Start of Extracted information

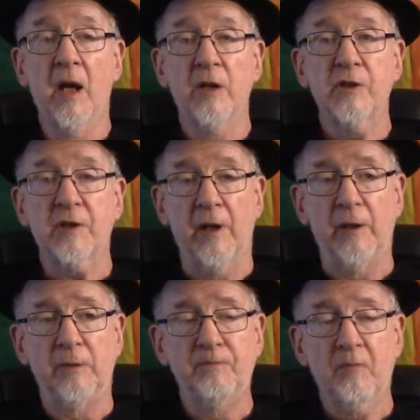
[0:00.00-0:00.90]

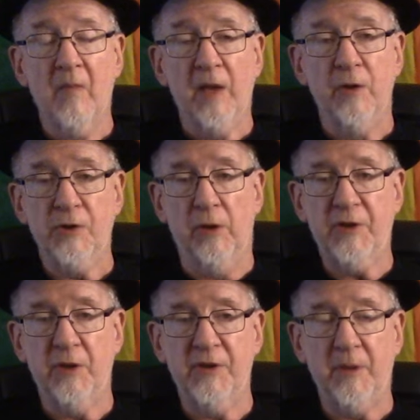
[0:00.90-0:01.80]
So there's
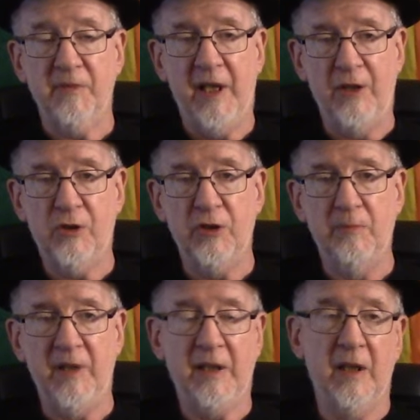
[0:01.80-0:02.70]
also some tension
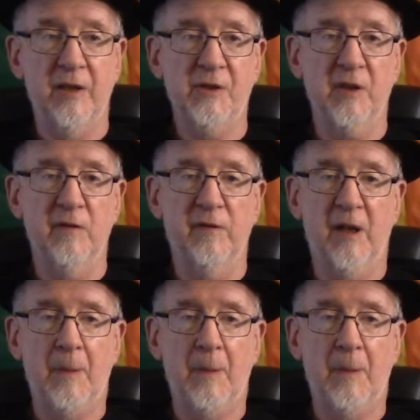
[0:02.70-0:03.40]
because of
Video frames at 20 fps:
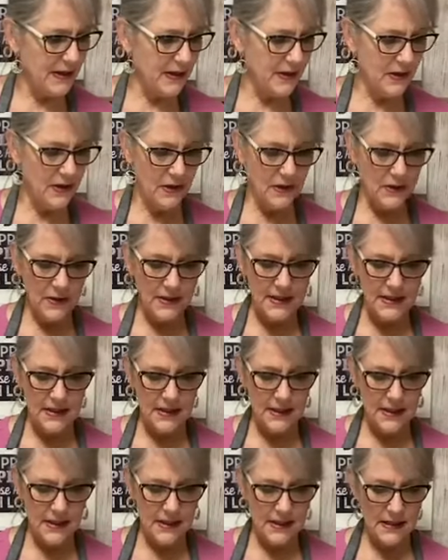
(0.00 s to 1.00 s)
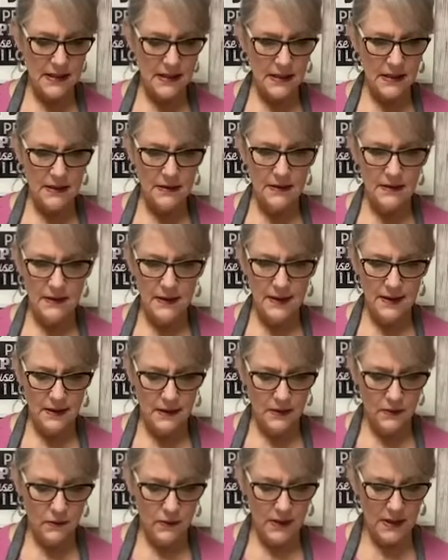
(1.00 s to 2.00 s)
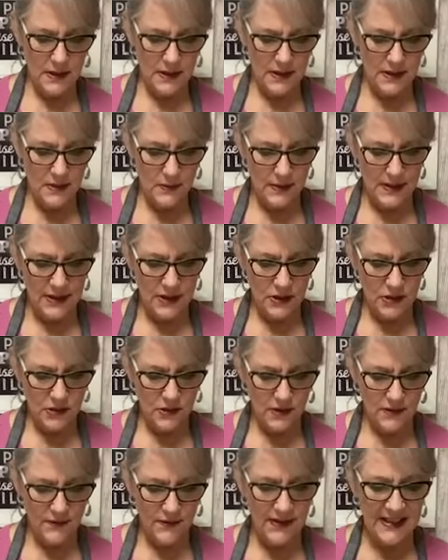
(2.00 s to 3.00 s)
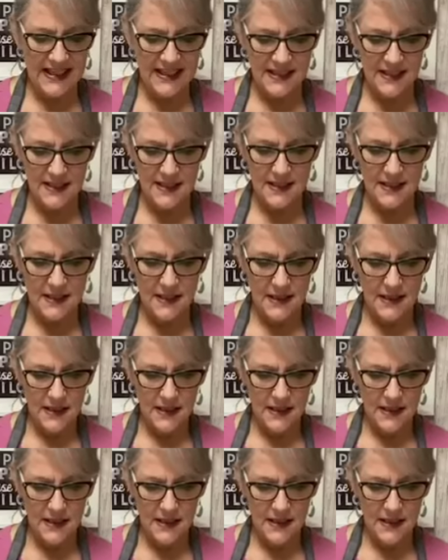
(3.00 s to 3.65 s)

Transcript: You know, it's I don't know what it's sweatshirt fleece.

End of Extracted information

Work to complete: Find the line with "[0:01.80-0:02.70]". Reproduce it and every line after it through the last line above exactly, leaving out the pictures.

Solution to this problem:
[0:01.80-0:02.70]
also some tension
[0:02.70-0:03.40]
because of
Video frames at 20 fps:
(0.00 s to 1.00 s)
(1.00 s to 2.00 s)
(2.00 s to 3.00 s)
(3.00 s to 3.65 s)

Transcript: You know, it's I don't know what it's sweatshirt fleece.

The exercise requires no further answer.